Collected data:

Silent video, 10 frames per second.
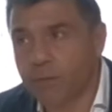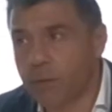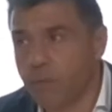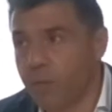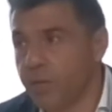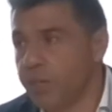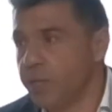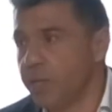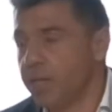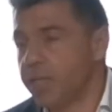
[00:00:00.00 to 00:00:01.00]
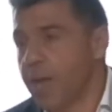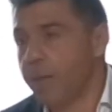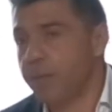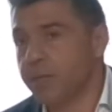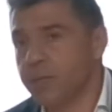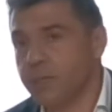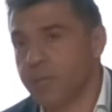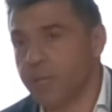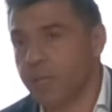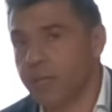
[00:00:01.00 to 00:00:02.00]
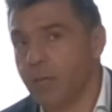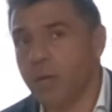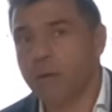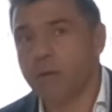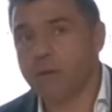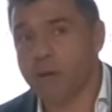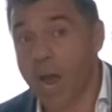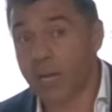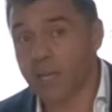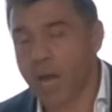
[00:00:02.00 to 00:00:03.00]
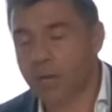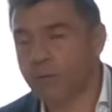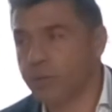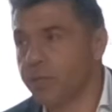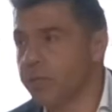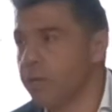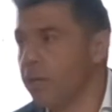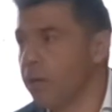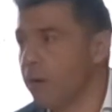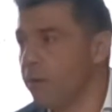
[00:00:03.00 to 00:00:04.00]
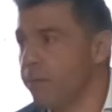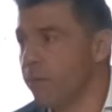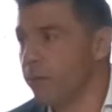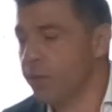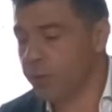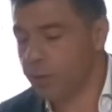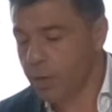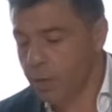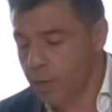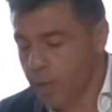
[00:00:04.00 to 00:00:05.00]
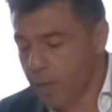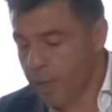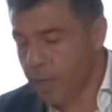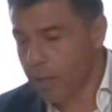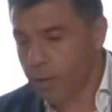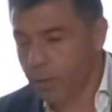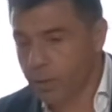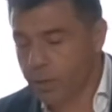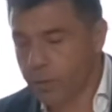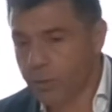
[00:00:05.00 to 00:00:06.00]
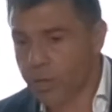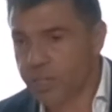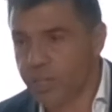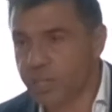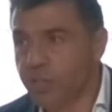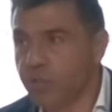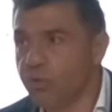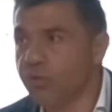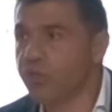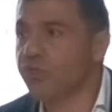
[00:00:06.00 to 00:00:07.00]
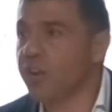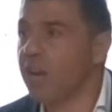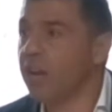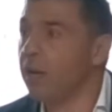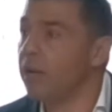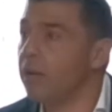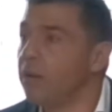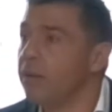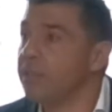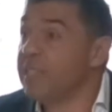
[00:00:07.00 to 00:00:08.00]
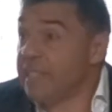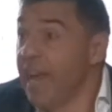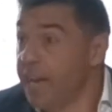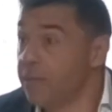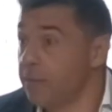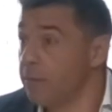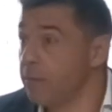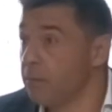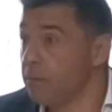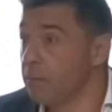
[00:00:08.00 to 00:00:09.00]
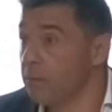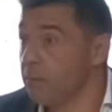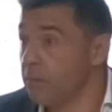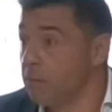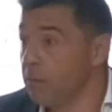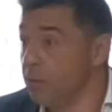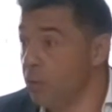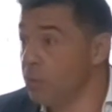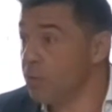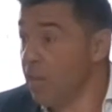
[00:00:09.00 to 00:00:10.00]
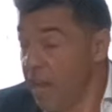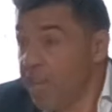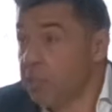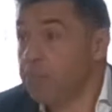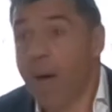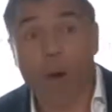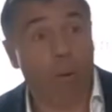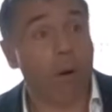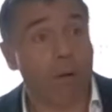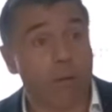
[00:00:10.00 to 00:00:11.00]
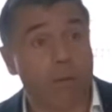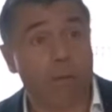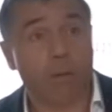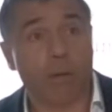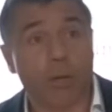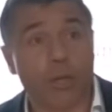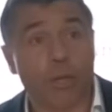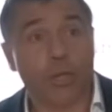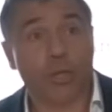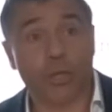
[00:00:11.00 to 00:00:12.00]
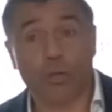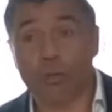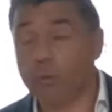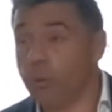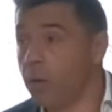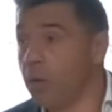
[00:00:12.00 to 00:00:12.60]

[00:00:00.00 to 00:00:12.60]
of the community, as it happens still in 9 countries in the Caribbean region, where you're talking is the institutional state using its power to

**About this task**
Write out again only the lines from the line that contains "[00:00:06.00 to 00:00:07.00]" through the last line of the records, both ends included, without any of the pictures.

**Result**
[00:00:06.00 to 00:00:07.00]
[00:00:07.00 to 00:00:08.00]
[00:00:08.00 to 00:00:09.00]
[00:00:09.00 to 00:00:10.00]
[00:00:10.00 to 00:00:11.00]
[00:00:11.00 to 00:00:12.00]
[00:00:12.00 to 00:00:12.60]

[00:00:00.00 to 00:00:12.60]
of the community, as it happens still in 9 countries in the Caribbean region, where you're talking is the institutional state using its power to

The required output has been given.